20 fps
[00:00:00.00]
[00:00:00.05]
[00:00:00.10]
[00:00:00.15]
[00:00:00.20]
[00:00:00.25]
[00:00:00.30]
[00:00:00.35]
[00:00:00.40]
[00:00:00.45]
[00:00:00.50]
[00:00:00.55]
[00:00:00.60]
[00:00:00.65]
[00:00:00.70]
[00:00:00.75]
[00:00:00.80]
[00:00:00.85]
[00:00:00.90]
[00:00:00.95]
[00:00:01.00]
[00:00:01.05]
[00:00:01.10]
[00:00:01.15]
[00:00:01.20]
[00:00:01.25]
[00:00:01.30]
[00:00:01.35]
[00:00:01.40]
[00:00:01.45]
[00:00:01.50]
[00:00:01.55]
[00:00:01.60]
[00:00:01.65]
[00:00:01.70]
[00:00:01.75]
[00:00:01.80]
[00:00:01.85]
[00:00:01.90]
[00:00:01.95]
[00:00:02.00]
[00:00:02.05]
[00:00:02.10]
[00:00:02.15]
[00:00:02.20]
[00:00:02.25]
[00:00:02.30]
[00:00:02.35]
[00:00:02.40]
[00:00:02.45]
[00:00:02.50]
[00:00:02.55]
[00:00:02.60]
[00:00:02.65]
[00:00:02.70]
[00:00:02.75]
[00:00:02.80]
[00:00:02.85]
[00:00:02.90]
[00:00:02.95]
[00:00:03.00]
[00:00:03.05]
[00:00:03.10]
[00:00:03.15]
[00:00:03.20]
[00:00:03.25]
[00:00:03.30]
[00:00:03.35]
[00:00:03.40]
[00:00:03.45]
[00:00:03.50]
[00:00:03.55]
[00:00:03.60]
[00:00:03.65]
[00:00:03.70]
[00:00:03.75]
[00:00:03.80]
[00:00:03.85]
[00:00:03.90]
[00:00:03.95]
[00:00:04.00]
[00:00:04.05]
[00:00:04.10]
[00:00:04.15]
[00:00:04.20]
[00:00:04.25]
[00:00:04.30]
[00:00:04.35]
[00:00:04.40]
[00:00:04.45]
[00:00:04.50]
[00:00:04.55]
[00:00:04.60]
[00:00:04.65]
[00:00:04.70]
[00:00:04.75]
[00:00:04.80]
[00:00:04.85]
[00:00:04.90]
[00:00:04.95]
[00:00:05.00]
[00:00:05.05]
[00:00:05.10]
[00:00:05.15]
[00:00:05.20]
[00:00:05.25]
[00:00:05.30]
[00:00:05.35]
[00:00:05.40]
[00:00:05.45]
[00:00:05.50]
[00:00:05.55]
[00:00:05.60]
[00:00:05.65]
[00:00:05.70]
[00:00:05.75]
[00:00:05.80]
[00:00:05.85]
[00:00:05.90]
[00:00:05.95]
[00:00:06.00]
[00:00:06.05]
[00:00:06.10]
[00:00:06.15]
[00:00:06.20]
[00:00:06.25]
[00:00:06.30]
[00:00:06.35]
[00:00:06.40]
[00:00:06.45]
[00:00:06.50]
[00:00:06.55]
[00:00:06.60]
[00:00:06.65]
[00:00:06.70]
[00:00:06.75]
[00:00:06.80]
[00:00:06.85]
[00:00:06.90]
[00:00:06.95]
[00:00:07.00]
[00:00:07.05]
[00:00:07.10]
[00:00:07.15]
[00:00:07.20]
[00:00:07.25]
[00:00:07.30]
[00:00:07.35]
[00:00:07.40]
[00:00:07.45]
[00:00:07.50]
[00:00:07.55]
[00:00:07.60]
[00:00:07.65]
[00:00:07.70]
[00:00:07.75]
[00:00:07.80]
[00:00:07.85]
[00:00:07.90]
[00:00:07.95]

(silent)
┄┄┄┄┄┄┄┄┄┄┄┄┄┄┄┄┄┄┄┄
* [What is being asked] What you hand back must match the records above exactly.

* [Answer box]
20 fps
[00:00:00.00]
[00:00:00.05]
[00:00:00.10]
[00:00:00.15]
[00:00:00.20]
[00:00:00.25]
[00:00:00.30]
[00:00:00.35]
[00:00:00.40]
[00:00:00.45]
[00:00:00.50]
[00:00:00.55]
[00:00:00.60]
[00:00:00.65]
[00:00:00.70]
[00:00:00.75]
[00:00:00.80]
[00:00:00.85]
[00:00:00.90]
[00:00:00.95]
[00:00:01.00]
[00:00:01.05]
[00:00:01.10]
[00:00:01.15]
[00:00:01.20]
[00:00:01.25]
[00:00:01.30]
[00:00:01.35]
[00:00:01.40]
[00:00:01.45]
[00:00:01.50]
[00:00:01.55]
[00:00:01.60]
[00:00:01.65]
[00:00:01.70]
[00:00:01.75]
[00:00:01.80]
[00:00:01.85]
[00:00:01.90]
[00:00:01.95]
[00:00:02.00]
[00:00:02.05]
[00:00:02.10]
[00:00:02.15]
[00:00:02.20]
[00:00:02.25]
[00:00:02.30]
[00:00:02.35]
[00:00:02.40]
[00:00:02.45]
[00:00:02.50]
[00:00:02.55]
[00:00:02.60]
[00:00:02.65]
[00:00:02.70]
[00:00:02.75]
[00:00:02.80]
[00:00:02.85]
[00:00:02.90]
[00:00:02.95]
[00:00:03.00]
[00:00:03.05]
[00:00:03.10]
[00:00:03.15]
[00:00:03.20]
[00:00:03.25]
[00:00:03.30]
[00:00:03.35]
[00:00:03.40]
[00:00:03.45]
[00:00:03.50]
[00:00:03.55]
[00:00:03.60]
[00:00:03.65]
[00:00:03.70]
[00:00:03.75]
[00:00:03.80]
[00:00:03.85]
[00:00:03.90]
[00:00:03.95]
[00:00:04.00]
[00:00:04.05]
[00:00:04.10]
[00:00:04.15]
[00:00:04.20]
[00:00:04.25]
[00:00:04.30]
[00:00:04.35]
[00:00:04.40]
[00:00:04.45]
[00:00:04.50]
[00:00:04.55]
[00:00:04.60]
[00:00:04.65]
[00:00:04.70]
[00:00:04.75]
[00:00:04.80]
[00:00:04.85]
[00:00:04.90]
[00:00:04.95]
[00:00:05.00]
[00:00:05.05]
[00:00:05.10]
[00:00:05.15]
[00:00:05.20]
[00:00:05.25]
[00:00:05.30]
[00:00:05.35]
[00:00:05.40]
[00:00:05.45]
[00:00:05.50]
[00:00:05.55]
[00:00:05.60]
[00:00:05.65]
[00:00:05.70]
[00:00:05.75]
[00:00:05.80]
[00:00:05.85]
[00:00:05.90]
[00:00:05.95]
[00:00:06.00]
[00:00:06.05]
[00:00:06.10]
[00:00:06.15]
[00:00:06.20]
[00:00:06.25]
[00:00:06.30]
[00:00:06.35]
[00:00:06.40]
[00:00:06.45]
[00:00:06.50]
[00:00:06.55]
[00:00:06.60]
[00:00:06.65]
[00:00:06.70]
[00:00:06.75]
[00:00:06.80]
[00:00:06.85]
[00:00:06.90]
[00:00:06.95]
[00:00:07.00]
[00:00:07.05]
[00:00:07.10]
[00:00:07.15]
[00:00:07.20]
[00:00:07.25]
[00:00:07.30]
[00:00:07.35]
[00:00:07.40]
[00:00:07.45]
[00:00:07.50]
[00:00:07.55]
[00:00:07.60]
[00:00:07.65]
[00:00:07.70]
[00:00:07.75]
[00:00:07.80]
[00:00:07.85]
[00:00:07.90]
[00:00:07.95]

(silent)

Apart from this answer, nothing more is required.